■ **Problem details**:
Transcribe each entry exactly as it appears, leaving out any picture it holds.

** Listed records follows **

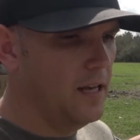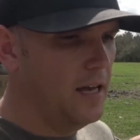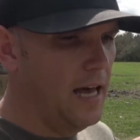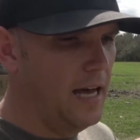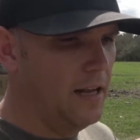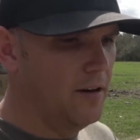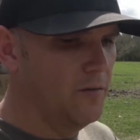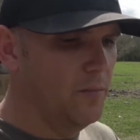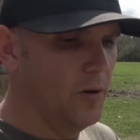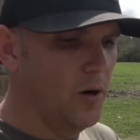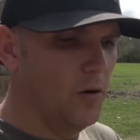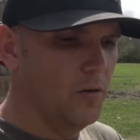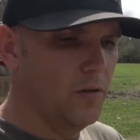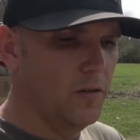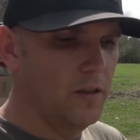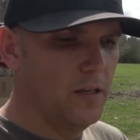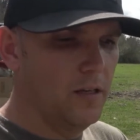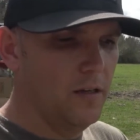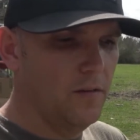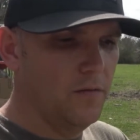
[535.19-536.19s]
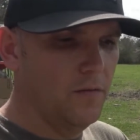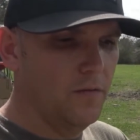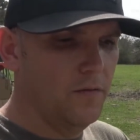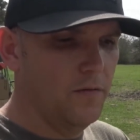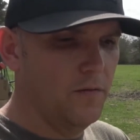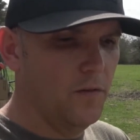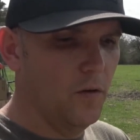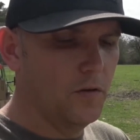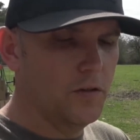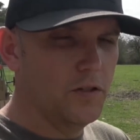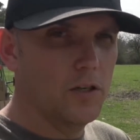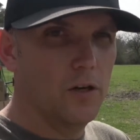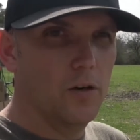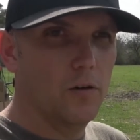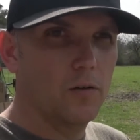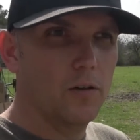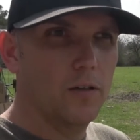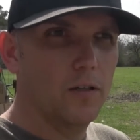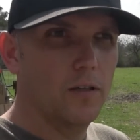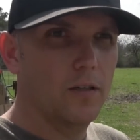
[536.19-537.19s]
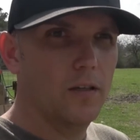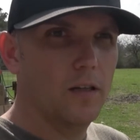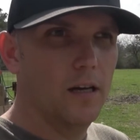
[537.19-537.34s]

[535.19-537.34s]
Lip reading: out of both the full choke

** End of Listed records **

■ **Final answer**:
[535.19-536.19s]
[536.19-537.19s]
[537.19-537.34s]

[535.19-537.34s]
Lip reading: out of both the full choke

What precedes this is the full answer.